> [Raw data]
= Beginning of Section =
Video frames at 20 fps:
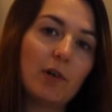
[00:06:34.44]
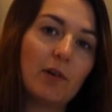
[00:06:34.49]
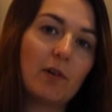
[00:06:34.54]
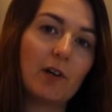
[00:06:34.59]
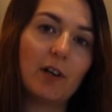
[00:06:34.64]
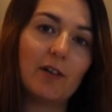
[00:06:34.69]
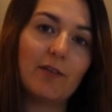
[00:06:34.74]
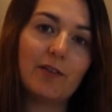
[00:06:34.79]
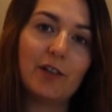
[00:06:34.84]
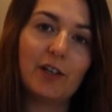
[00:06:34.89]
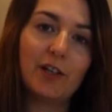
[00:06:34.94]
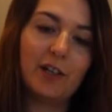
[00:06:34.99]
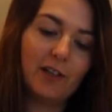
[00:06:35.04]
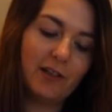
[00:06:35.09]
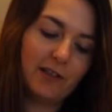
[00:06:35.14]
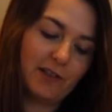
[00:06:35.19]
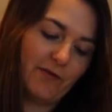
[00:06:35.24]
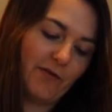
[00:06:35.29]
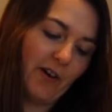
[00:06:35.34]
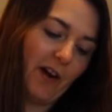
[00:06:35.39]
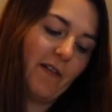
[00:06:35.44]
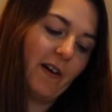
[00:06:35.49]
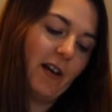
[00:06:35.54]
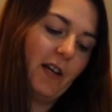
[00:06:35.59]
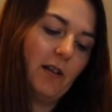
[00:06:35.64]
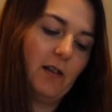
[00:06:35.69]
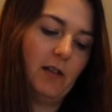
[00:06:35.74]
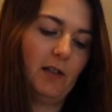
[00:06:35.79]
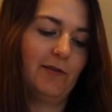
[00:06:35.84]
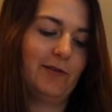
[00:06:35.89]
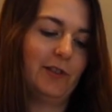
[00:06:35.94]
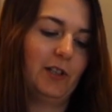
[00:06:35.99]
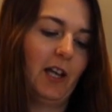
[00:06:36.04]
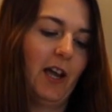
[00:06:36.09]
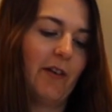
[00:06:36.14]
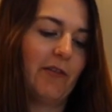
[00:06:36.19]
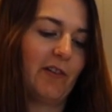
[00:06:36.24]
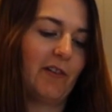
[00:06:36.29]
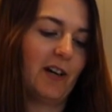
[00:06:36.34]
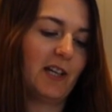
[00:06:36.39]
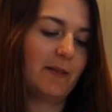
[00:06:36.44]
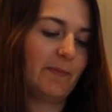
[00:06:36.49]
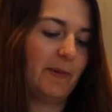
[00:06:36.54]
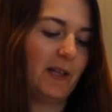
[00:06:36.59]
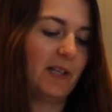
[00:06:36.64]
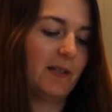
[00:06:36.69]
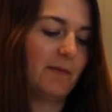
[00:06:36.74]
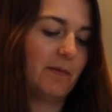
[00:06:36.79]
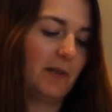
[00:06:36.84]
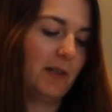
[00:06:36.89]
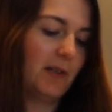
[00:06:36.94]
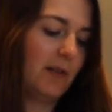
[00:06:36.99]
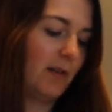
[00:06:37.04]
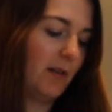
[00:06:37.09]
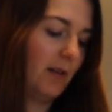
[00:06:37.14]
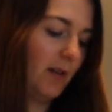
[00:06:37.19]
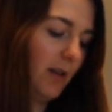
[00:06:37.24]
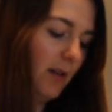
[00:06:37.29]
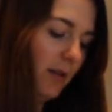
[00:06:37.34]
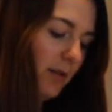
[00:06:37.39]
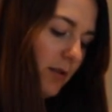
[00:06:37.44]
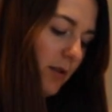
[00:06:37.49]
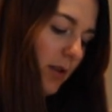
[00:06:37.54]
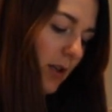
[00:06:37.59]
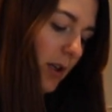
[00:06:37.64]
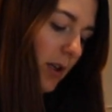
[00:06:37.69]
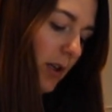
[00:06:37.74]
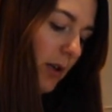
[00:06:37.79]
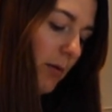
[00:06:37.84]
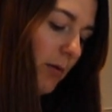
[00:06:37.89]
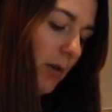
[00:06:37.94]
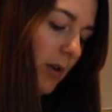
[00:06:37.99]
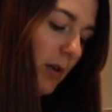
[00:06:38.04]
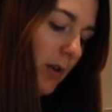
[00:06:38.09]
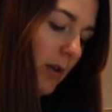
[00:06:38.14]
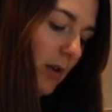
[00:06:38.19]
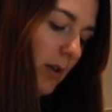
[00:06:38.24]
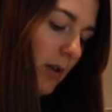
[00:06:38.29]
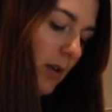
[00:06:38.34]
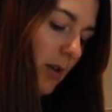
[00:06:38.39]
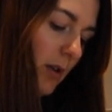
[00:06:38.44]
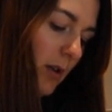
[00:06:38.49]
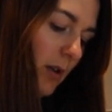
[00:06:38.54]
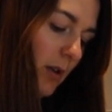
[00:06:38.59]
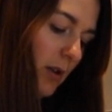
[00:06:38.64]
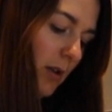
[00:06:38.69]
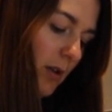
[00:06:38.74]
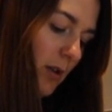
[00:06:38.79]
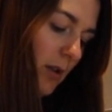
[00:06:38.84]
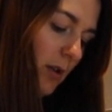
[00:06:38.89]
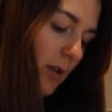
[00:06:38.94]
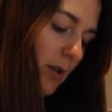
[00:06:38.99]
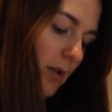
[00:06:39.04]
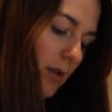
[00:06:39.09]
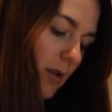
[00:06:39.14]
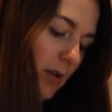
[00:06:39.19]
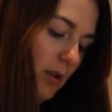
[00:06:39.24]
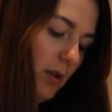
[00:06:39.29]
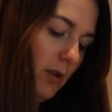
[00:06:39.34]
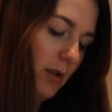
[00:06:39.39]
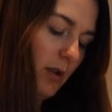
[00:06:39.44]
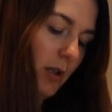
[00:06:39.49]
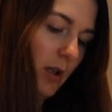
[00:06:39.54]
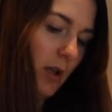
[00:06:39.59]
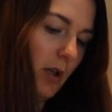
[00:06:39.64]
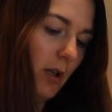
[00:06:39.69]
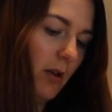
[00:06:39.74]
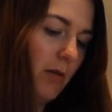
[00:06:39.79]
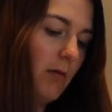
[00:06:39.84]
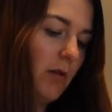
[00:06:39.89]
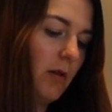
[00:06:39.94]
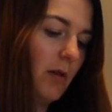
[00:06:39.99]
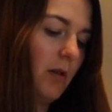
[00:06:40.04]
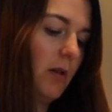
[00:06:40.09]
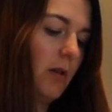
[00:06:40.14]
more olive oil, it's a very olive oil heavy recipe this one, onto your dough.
= End of Section =
= Beginning of Section =
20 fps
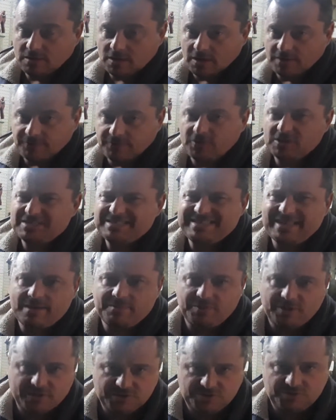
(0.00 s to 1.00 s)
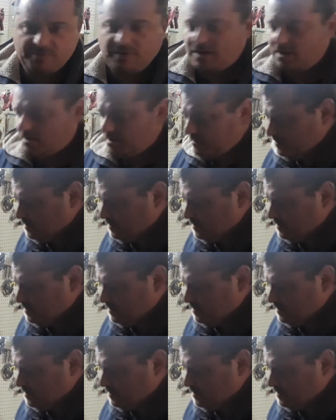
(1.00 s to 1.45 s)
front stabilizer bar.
= End of Section =
= Beginning of Section =
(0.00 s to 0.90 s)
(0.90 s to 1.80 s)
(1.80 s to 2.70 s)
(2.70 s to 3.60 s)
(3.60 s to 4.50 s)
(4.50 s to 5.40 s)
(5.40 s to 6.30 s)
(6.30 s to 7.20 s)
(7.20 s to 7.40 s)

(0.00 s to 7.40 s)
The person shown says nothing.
= End of Section =
> [What you will do] Print exactly the lines above that run from the one with "[00:06:35.29]" to the one with "[00:06:36.69]", both included. No pictures.

> [Answer for this exercise]
[00:06:35.29]
[00:06:35.34]
[00:06:35.39]
[00:06:35.44]
[00:06:35.49]
[00:06:35.54]
[00:06:35.59]
[00:06:35.64]
[00:06:35.69]
[00:06:35.74]
[00:06:35.79]
[00:06:35.84]
[00:06:35.89]
[00:06:35.94]
[00:06:35.99]
[00:06:36.04]
[00:06:36.09]
[00:06:36.14]
[00:06:36.19]
[00:06:36.24]
[00:06:36.29]
[00:06:36.34]
[00:06:36.39]
[00:06:36.44]
[00:06:36.49]
[00:06:36.54]
[00:06:36.59]
[00:06:36.64]
[00:06:36.69]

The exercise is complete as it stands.